Congress has enacted large subsides to encourage production and get people to buy into battery powered cars -- people like Jenni Tinflo of St. Petersburg, who is driving a new Nissan Leaf.

"So far I like it OK. It doesn't last as long quite as I need it," she complained.

Tinflo says she can only go about 80 miles before she needs to plug in and recharge her car, so she's grateful the city of St. Petersburg recently installed 10 new charging stations. She uses the charging stations on Beach Drive and would like to see a lot more.

"If the government really wants people to move toward it, they'll need a lot more stations."

That's why the federal government is giving cities like St. Petersburg and Tampa public charging stations.

While they didn't cost the city anything, charging stations will cost taxpayers. The price for each charging station is between $4,000 and $5,000.

The Department of Energy, through the Transportation Electrification Initiative, is giving out $15 million in stimulus money to select regions around the country to help fund the charging stations.

"In the end, it's really just a public relations gesture. It's not doing an awful lot for the majority of motorists who have to get from point A to point B in a fuel-efficient manner," offered Gregg Laskoski, a senior petroleum analyst for GasBuddy.com.

Irvin Lee, Tampa's public works director, says the charging stations are rarely used at this point. He says not one of the 10 city-owned charging stations is used more than twice a week.

The city of St. Petersburg just started tracking usage, so figures are not yet available.
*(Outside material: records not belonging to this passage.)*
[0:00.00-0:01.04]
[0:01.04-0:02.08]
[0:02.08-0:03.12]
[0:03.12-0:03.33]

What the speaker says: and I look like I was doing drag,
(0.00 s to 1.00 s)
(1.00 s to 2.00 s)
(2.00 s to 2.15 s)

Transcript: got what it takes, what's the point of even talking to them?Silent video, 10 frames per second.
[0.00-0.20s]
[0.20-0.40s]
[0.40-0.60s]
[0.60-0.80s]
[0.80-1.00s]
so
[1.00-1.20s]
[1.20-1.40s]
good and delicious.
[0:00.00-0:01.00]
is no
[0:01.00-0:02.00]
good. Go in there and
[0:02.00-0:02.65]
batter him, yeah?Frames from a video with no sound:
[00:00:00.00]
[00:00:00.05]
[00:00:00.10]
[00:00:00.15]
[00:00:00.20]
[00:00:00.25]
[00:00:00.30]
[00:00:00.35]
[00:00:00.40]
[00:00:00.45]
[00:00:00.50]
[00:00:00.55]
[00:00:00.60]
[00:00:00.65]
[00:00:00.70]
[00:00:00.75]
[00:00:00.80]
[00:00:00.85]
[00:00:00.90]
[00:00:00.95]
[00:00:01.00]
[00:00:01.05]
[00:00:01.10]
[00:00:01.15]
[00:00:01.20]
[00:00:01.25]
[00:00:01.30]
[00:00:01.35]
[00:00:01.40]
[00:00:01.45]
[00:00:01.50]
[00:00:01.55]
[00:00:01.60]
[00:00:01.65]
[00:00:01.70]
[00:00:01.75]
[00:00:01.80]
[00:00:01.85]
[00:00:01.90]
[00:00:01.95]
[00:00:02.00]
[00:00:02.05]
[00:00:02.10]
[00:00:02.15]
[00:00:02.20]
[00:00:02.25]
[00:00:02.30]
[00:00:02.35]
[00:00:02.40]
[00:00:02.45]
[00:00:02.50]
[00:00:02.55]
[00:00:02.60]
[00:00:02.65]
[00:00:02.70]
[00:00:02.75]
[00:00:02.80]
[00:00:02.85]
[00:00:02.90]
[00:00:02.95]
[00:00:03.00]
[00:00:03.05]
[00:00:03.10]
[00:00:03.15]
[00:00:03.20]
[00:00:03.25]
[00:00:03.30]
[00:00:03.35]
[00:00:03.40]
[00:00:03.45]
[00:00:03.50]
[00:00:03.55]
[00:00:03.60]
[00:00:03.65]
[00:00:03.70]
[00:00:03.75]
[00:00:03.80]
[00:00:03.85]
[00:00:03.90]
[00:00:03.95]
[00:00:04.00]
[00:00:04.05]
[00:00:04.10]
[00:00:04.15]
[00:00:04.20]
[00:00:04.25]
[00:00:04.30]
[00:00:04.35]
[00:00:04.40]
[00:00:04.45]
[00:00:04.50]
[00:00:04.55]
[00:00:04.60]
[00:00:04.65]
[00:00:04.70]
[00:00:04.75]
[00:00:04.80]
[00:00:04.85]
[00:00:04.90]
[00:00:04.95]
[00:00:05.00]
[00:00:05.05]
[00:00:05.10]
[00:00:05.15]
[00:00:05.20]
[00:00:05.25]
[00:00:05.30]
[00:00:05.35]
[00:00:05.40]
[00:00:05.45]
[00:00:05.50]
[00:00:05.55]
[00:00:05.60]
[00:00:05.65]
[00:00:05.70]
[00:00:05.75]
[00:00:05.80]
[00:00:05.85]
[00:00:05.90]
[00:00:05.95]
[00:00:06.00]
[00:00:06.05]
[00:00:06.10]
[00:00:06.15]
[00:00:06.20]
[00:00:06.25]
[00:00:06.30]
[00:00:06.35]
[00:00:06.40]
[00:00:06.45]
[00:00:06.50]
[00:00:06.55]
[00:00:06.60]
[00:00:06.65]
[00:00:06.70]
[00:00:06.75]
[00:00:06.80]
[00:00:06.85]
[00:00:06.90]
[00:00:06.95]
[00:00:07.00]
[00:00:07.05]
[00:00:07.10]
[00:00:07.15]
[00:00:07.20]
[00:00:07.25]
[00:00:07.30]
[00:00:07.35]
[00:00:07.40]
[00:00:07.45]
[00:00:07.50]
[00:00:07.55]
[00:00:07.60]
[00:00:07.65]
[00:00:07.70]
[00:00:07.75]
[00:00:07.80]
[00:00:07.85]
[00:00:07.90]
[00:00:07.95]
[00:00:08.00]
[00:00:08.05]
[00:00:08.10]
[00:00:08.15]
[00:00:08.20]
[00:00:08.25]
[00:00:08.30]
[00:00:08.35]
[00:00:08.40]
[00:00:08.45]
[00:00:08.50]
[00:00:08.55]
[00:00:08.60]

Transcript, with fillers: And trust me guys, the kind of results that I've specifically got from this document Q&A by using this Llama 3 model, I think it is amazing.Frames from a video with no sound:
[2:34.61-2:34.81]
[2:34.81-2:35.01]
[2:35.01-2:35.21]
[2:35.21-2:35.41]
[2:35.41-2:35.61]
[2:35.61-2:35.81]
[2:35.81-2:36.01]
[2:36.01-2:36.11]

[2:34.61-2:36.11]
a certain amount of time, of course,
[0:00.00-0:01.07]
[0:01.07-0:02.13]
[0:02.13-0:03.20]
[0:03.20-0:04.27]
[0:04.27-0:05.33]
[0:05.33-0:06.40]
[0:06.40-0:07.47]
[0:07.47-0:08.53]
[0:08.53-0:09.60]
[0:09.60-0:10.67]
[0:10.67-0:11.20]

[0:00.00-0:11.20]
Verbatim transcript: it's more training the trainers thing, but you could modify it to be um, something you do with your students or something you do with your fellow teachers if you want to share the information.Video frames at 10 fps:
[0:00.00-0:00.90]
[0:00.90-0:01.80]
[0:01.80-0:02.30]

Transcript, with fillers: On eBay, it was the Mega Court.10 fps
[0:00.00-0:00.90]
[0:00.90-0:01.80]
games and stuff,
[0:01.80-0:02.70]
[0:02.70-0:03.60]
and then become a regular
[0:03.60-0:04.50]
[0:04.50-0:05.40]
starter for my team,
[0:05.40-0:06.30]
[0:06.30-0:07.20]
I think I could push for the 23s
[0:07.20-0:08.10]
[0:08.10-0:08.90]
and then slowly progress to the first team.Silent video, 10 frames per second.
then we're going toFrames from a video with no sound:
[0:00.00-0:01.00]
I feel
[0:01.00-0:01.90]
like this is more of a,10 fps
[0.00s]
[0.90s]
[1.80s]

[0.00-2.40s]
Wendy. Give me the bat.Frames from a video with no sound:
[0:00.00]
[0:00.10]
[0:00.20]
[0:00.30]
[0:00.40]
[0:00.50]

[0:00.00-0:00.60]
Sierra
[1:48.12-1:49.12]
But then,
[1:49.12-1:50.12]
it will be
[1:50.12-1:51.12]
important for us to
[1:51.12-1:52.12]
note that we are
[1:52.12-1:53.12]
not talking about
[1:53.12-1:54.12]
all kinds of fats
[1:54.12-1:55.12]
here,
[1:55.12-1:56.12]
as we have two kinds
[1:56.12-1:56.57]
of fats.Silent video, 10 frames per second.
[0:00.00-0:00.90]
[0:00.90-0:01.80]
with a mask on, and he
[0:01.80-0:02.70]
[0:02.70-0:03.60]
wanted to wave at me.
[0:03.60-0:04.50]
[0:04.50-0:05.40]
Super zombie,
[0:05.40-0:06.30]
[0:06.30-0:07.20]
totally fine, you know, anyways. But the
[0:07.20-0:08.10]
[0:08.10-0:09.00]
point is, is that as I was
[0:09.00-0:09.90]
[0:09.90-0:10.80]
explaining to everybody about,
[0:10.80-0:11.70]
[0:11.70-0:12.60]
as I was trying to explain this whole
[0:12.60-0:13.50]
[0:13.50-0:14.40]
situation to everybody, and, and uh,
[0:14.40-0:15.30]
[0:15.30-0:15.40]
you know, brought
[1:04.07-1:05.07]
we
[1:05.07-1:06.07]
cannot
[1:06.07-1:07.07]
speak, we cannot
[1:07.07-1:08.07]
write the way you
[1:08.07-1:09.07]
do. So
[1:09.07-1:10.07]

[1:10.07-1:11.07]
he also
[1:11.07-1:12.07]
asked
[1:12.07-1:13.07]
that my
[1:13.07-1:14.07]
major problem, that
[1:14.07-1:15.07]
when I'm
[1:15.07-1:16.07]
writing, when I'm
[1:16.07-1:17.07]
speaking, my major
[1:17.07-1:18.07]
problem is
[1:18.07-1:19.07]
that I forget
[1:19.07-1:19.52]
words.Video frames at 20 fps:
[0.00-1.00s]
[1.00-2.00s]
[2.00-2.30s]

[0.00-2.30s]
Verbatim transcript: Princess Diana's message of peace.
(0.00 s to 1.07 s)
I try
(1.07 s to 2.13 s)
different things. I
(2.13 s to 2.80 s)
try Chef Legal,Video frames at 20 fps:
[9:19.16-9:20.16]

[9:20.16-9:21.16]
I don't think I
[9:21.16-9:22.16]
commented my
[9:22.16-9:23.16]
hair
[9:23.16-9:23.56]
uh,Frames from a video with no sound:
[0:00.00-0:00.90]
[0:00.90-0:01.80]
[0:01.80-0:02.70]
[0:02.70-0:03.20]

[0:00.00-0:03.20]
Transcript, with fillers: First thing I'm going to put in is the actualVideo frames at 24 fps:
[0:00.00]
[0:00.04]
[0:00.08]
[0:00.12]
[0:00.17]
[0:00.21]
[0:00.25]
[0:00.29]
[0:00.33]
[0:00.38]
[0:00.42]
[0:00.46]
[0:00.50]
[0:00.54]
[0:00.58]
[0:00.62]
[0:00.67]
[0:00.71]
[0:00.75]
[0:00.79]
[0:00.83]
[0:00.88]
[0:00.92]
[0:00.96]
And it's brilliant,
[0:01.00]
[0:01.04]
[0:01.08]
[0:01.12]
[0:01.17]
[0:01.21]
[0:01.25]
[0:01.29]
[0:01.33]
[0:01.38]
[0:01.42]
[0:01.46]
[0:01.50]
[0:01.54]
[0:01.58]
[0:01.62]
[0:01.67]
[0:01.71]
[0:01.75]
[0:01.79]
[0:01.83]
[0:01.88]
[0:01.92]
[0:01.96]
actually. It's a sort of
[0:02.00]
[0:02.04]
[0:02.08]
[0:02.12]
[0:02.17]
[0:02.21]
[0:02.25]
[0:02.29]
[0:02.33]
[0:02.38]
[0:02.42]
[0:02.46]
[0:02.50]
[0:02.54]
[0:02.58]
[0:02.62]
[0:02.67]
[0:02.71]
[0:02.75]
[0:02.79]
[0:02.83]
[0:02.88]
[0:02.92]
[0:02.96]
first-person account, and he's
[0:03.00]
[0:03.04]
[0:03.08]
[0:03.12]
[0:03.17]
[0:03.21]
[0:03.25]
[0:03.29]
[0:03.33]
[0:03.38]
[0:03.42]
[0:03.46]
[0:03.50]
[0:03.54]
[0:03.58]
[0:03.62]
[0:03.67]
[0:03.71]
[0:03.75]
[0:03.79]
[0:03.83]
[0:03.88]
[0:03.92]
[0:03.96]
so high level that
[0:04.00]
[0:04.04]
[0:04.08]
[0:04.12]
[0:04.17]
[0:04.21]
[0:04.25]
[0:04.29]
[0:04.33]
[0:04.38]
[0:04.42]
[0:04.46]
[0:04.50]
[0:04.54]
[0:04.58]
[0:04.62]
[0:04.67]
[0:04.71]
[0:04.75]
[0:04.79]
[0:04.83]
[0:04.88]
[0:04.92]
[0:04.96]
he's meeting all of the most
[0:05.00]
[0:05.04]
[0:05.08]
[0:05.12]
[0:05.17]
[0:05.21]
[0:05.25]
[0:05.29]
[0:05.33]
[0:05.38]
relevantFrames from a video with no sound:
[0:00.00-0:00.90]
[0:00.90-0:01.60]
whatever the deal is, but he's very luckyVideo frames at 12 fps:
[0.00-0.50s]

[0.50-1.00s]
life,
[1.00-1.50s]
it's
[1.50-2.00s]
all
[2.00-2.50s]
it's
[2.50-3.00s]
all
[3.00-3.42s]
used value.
"The private sector can technically do this. The reason it's not doing it is because there is no market for charging stations," explained Henry Lee, who teaches at Harvard.

Lee is a senior public policy lecturer at Harvard's Kennedy School and co-authored a paper on the impact of electric cars.

"We are laying off teachers, policemen, and I feel that it's probably not justified to basically invest in charging stations when there is no market for it right now," he continued. "The federal taxpayers across American are basically subsidizing Tampa."

Lee says if gas prices were to jump a few dollars a gallon or advances in battery technology were to significantly improve, that might change his position. But what wouldn't change is his belief that taxpayers should not be charged for charging stations.

Is there a future for electric cars? There well may be, says Lee.

"Five or 10 years from now, we may have significant improvement in battery technology, we may find gas prices much higher. And in that kind of a situation, I think investing in charging stations is a good thing. But it should be done by the private sector."